_YOUR INSTRUCTIONS:_
A verbatim transcript of the data below is required, images omitted.
======== INFORMATION SUPPLIED
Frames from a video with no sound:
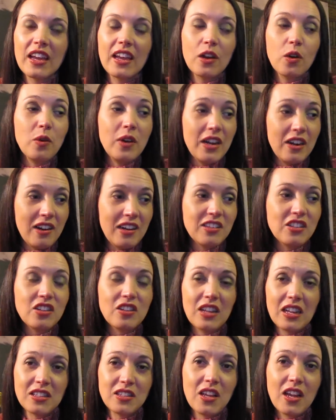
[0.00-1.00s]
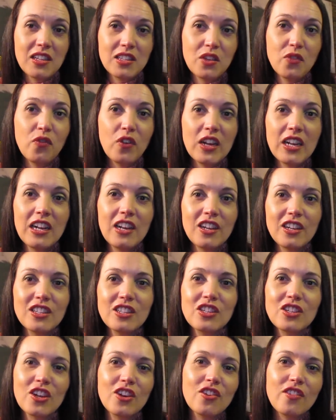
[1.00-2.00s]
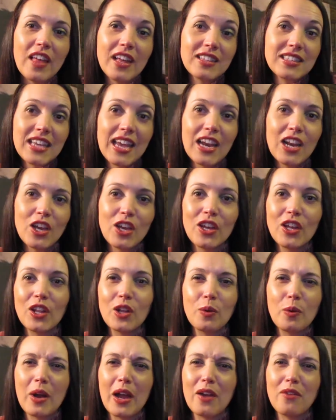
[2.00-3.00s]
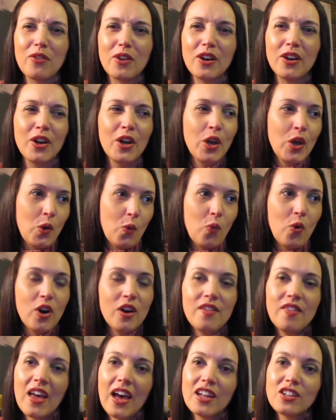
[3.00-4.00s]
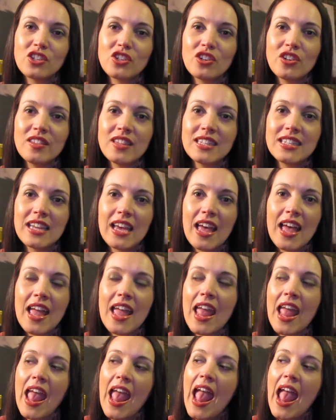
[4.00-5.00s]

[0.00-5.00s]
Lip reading: I go, here, that's a funny looking suit, that's kind of cool, or whatever, wearing that during the day.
================
_THE ANSWER:_
Frames from a video with no sound:
[0.00-1.00s]
[1.00-2.00s]
[2.00-3.00s]
[3.00-4.00s]
[4.00-5.00s]

[0.00-5.00s]
Lip reading: I go, here, that's a funny looking suit, that's kind of cool, or whatever, wearing that during the day.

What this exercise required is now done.